La caution solidaire et personnelle d'une banque doit couvrir l'ensemble de la dette du titulaire

Publié le

La caution personnelle et solidaire est une obligation accessoire de l’obligation d’un marché public et son litige est ainsi soumis au juge administratif. Le Conseil d’État vient de préciser une question encore inédite, à l’occasion d’un cas d’espèce très particulier car touchant au droit des marchés publics en Nouvelle-Calédonie.

En effet, le titulaire d’un marché public de travaux passé avec la province néo-calédonienne des Îles Loyauté avait commis des malfaçons qui ont conduit le pouvoir adjudicateur à résilier le contrat aux torts du titulaire et à lui demander le paiement d’indemnités, ce qui fut confirmé par un arrêt de la cour d’appel de Paris. Le titulaire avait conclu un accord de « cautionnement de retenue de garantie » avec la Banque calédonienne d’investissement. Conformément à cet acte, le pouvoir adjudicateur demande le paiement non au titulaire mais à la banque. Refusant de payer, la banque voit son obligation être reconnue par le tribunal administratif de Nouvelle-Calédonie en première instance, puis par la cour d’appel de Paris.

Le pourvoi en cassation est fondé sur deux arguments. Le premier concerne la limitation du montant de garantie auquel est soumise la banque, le second vise à solidariser la caution de la situation de l’entreprise cautionnée.

Pour le Conseil d’État, le montant de la caution solidaire doit répondre à l’obligation contractuelle passée entre les parties à la convention de cautionnement. En l’espèce, le fait que la banque tentait d’opposer une limitation à hauteur de 5 %, comme cela est indiqué dans l'article 77 de la délibération du Congrès de Nouvelle-Calédonie du 1er mars 1967 portant réglementation des marchés publics. Or, sans le dire explicitement, le Conseil d’État reconnait, comme avaient pu le faire les juges du fond, le principe de liberté contractuelle dans cette matière. Le document « dénommé " cautionnement de retenue de garantie " », qui stipule que « la société Banque calédonienne d'investissement s'était portée caution solidaire du titulaire du marché pour le montant de la retenue de garantie à laquelle celui-ci pouvait être assujetti », fonde une obligation d’assumer la totalité de la réparation que le titulaire doit payer au pouvoir adjudicateur. Cette position est classique et déjà affirmée, notamment dans l’arrêt du Conseil d’État Caisse Franco-Néerlandaise de Cautionnement du 30 décembre 1998, selon laquelle les cautionnements « personnel[s] et solidaire[s] couvre[nt], à concurrence de leur montant, l'ensemble des dettes contractuelles nées du marché ».

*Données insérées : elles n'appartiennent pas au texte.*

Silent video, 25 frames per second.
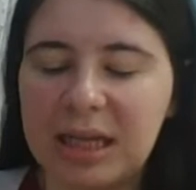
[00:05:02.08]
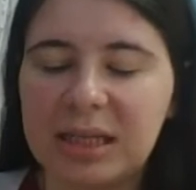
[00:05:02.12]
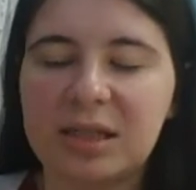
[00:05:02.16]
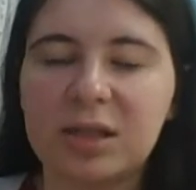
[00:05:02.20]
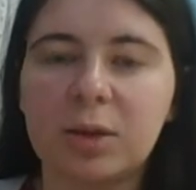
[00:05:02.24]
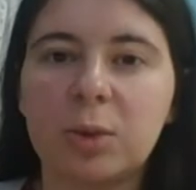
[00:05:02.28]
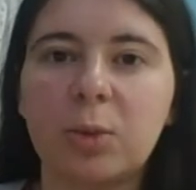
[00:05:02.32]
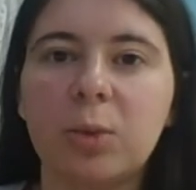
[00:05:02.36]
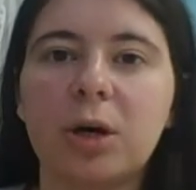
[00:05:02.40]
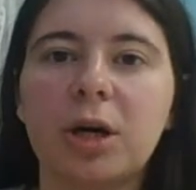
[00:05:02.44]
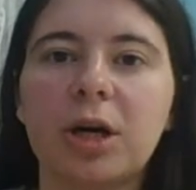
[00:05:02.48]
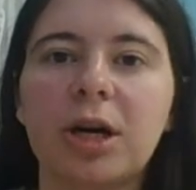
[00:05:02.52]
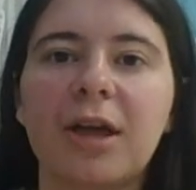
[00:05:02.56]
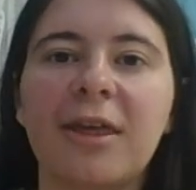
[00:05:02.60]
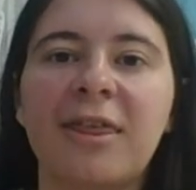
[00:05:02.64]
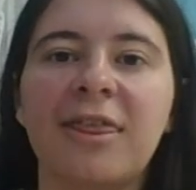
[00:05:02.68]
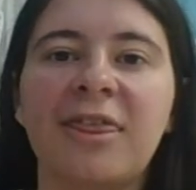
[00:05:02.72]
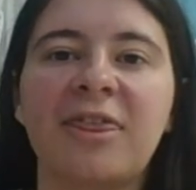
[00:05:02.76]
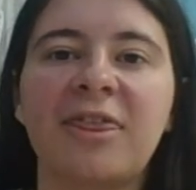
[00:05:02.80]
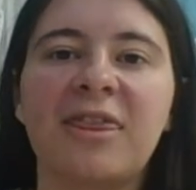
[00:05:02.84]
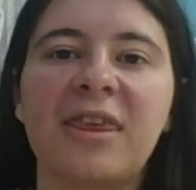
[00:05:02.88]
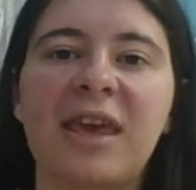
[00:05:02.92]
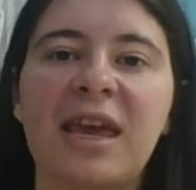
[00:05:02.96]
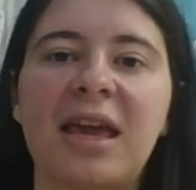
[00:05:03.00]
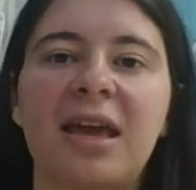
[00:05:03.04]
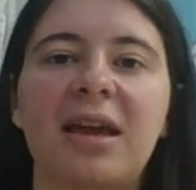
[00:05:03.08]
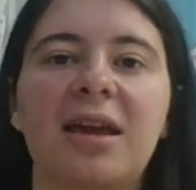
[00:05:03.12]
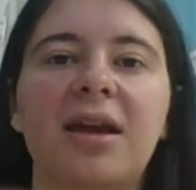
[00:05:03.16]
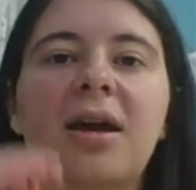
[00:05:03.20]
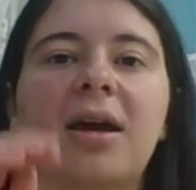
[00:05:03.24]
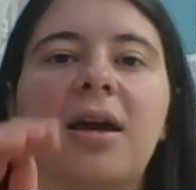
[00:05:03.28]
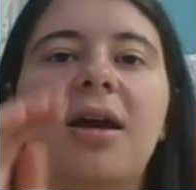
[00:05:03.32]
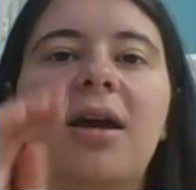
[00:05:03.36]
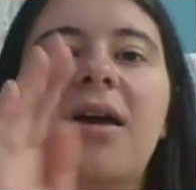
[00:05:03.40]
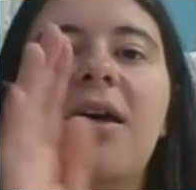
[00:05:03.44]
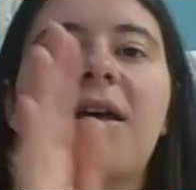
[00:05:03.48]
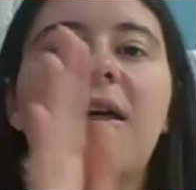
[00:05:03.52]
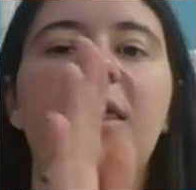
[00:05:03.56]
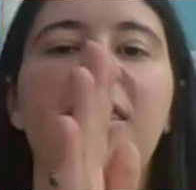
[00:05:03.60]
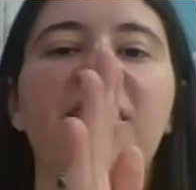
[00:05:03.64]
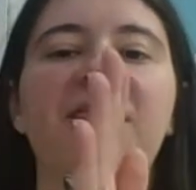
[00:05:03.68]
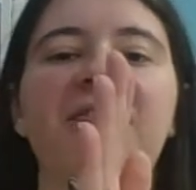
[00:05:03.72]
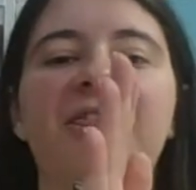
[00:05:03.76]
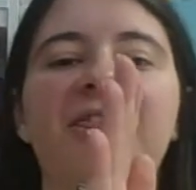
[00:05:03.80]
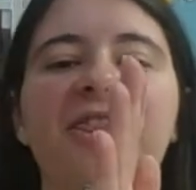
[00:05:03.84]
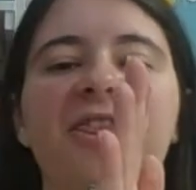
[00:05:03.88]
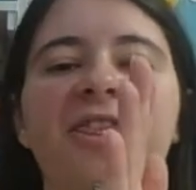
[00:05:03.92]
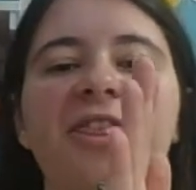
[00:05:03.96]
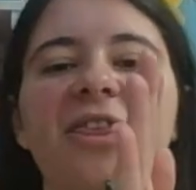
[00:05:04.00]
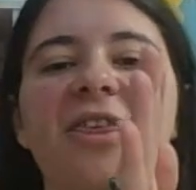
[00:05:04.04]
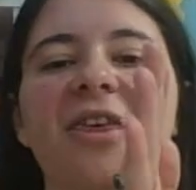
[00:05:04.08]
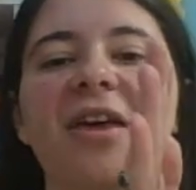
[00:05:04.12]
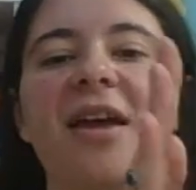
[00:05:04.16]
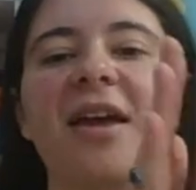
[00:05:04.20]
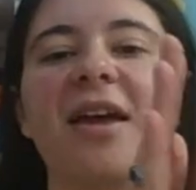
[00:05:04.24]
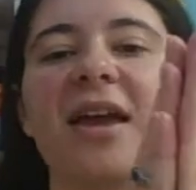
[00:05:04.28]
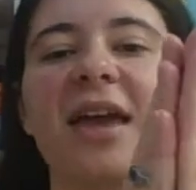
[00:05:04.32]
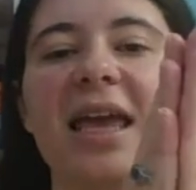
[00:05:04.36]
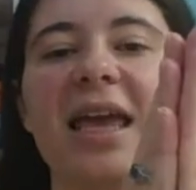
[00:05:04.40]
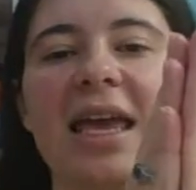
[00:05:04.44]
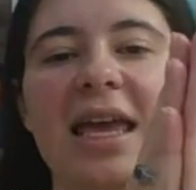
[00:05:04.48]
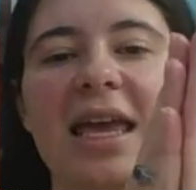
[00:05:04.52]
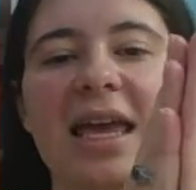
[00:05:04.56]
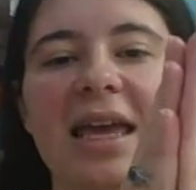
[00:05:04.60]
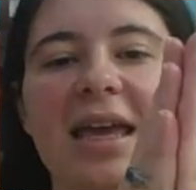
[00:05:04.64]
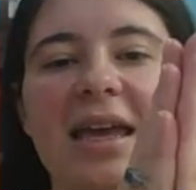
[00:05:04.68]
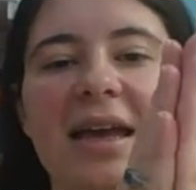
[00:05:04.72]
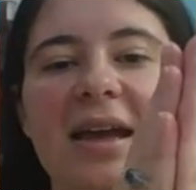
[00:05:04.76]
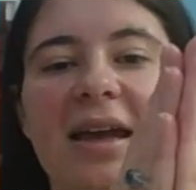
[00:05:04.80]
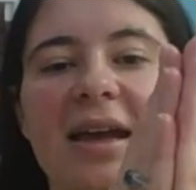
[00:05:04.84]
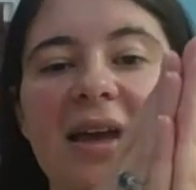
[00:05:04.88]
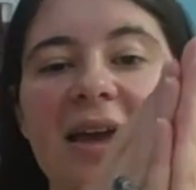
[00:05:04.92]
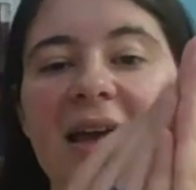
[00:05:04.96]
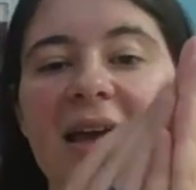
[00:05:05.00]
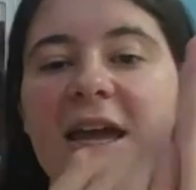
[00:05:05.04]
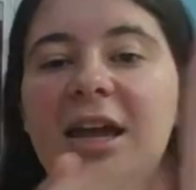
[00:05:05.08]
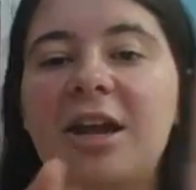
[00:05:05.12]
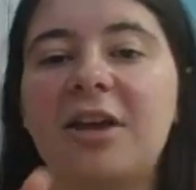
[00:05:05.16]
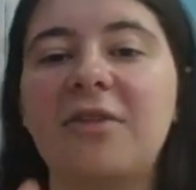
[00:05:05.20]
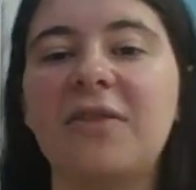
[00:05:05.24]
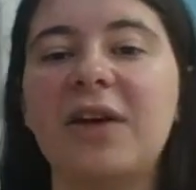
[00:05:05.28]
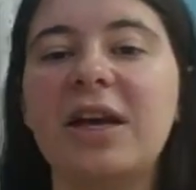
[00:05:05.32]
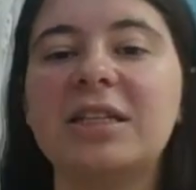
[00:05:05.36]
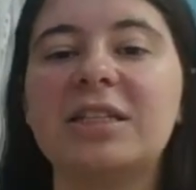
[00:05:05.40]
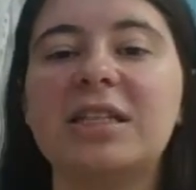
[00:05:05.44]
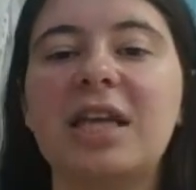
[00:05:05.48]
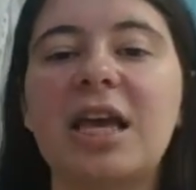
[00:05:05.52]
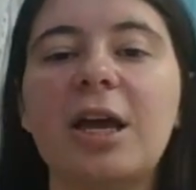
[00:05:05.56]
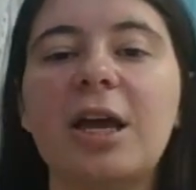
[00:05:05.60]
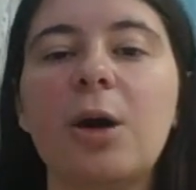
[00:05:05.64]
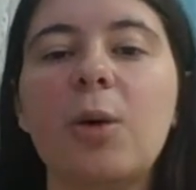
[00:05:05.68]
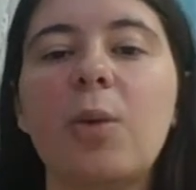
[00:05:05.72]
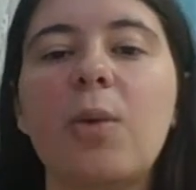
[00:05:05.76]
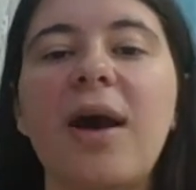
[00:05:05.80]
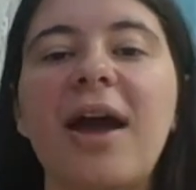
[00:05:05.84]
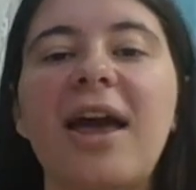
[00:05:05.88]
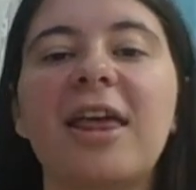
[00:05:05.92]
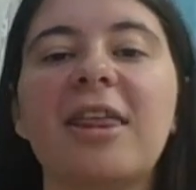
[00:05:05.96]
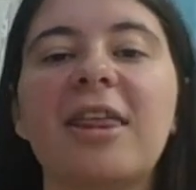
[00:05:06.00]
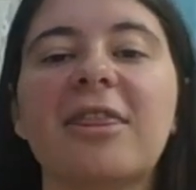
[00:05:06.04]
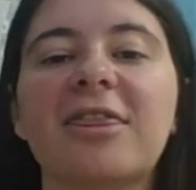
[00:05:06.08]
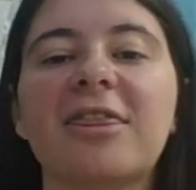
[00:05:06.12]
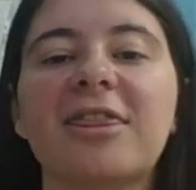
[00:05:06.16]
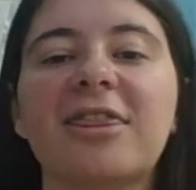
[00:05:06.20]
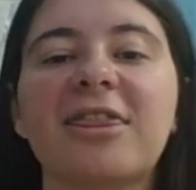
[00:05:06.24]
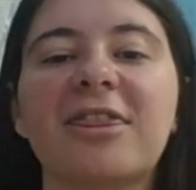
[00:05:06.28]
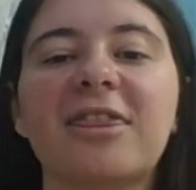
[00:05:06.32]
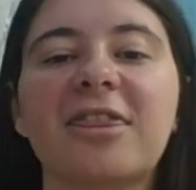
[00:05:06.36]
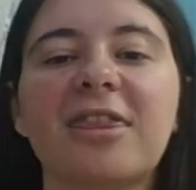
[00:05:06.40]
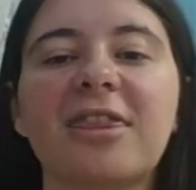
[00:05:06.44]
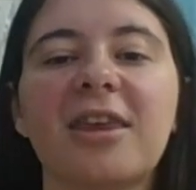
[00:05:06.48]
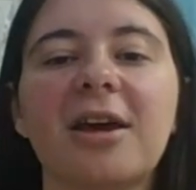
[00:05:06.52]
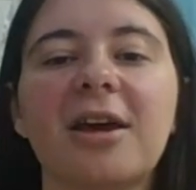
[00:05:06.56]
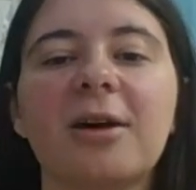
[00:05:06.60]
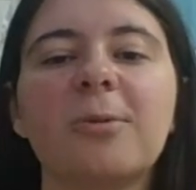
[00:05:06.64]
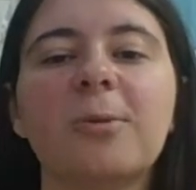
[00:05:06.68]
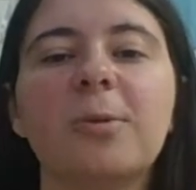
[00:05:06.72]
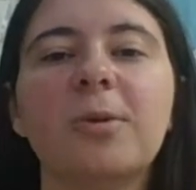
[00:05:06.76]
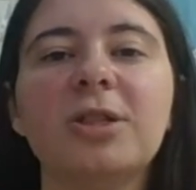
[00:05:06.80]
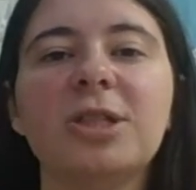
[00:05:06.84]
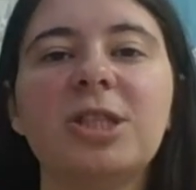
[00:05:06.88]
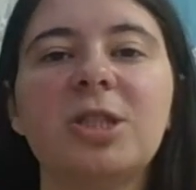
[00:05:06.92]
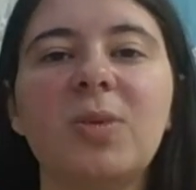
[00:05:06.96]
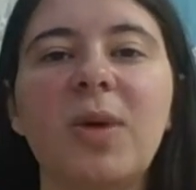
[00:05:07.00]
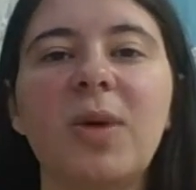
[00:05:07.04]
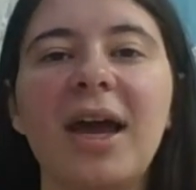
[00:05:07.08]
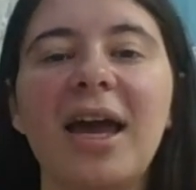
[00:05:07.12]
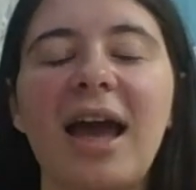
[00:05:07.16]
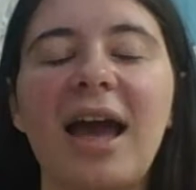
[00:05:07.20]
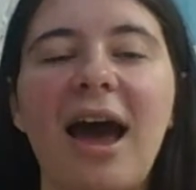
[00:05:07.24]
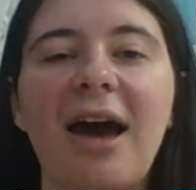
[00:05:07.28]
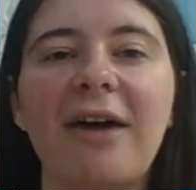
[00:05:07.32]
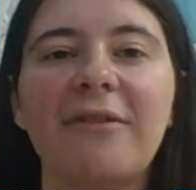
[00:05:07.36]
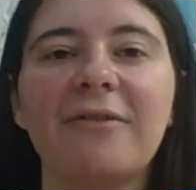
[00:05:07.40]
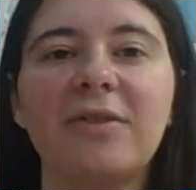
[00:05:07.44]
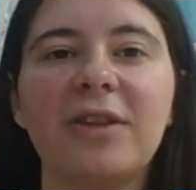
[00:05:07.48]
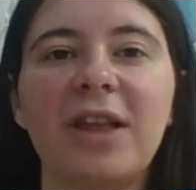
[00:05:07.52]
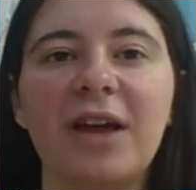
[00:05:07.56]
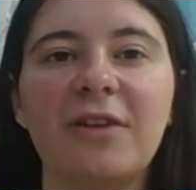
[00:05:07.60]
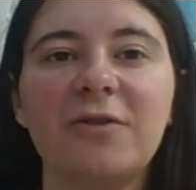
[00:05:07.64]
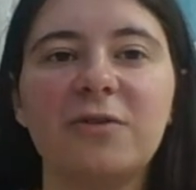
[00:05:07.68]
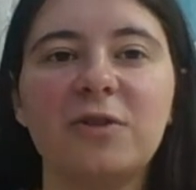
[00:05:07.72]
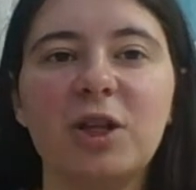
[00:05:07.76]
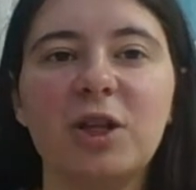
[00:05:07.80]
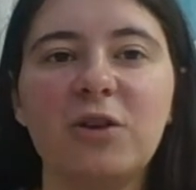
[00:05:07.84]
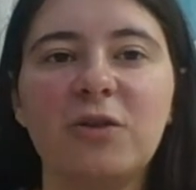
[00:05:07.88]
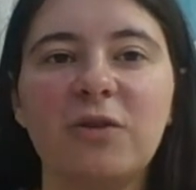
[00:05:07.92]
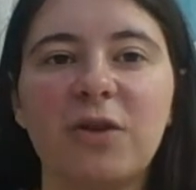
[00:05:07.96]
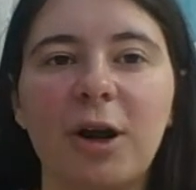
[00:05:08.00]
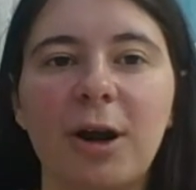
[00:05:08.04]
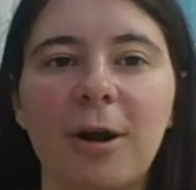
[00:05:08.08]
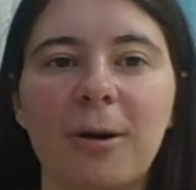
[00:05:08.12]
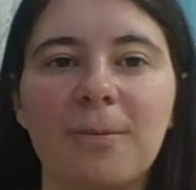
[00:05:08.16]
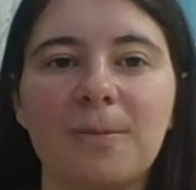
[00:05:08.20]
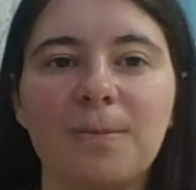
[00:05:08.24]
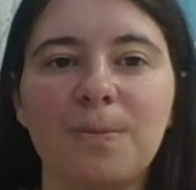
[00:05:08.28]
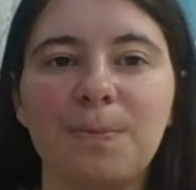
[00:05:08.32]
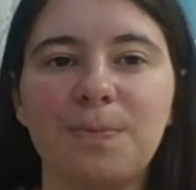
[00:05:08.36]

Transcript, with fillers: is the word thing. Ing. And if I take away what do I have left over?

En statuant de cette manière, le Conseil d’État s’introduit pour autant dans le domaine contractuel entre deux personnes privées ! Il pourrait sembler qu’il n’a pas la compétence de le faire. Or, comme le relève le juge suprême de l’administration, si la caution solidaire est indépendante de la situation du titulaire (car étant l’obligation d’une personne morale distincte), elle est liée à l’obligation née du marché. La Banque n’est pas un tiers absolu au marché : elle est la débitrice d’une obligation accessoire (et conditionnelle). Or, les contrats de travaux publics, et les marchés publics, font partie du bloc de compétence de la juridiction administrative.

Reste à déterminer la portée de cet arrêt. Il est vrai qu’il s’applique à une espèce particulière car ayant lieu en Nouvelle-Calédonie, territoire d’outre-mer à régime très particulier et dont les marchés publics ne sont pas soumis aux règles du Code des marchés publics mais à une délibération de 1967 du congrès local. Pour autant, la clarté du raisonnement du Conseil d’État, concernant aussi bien la reconnaissance de sa compétence que la dette accessoire au contrat pour la caution personnelle et solidaire, et la mention aux tables, font de cet arrêt une décision à retenir pour tous les marchés.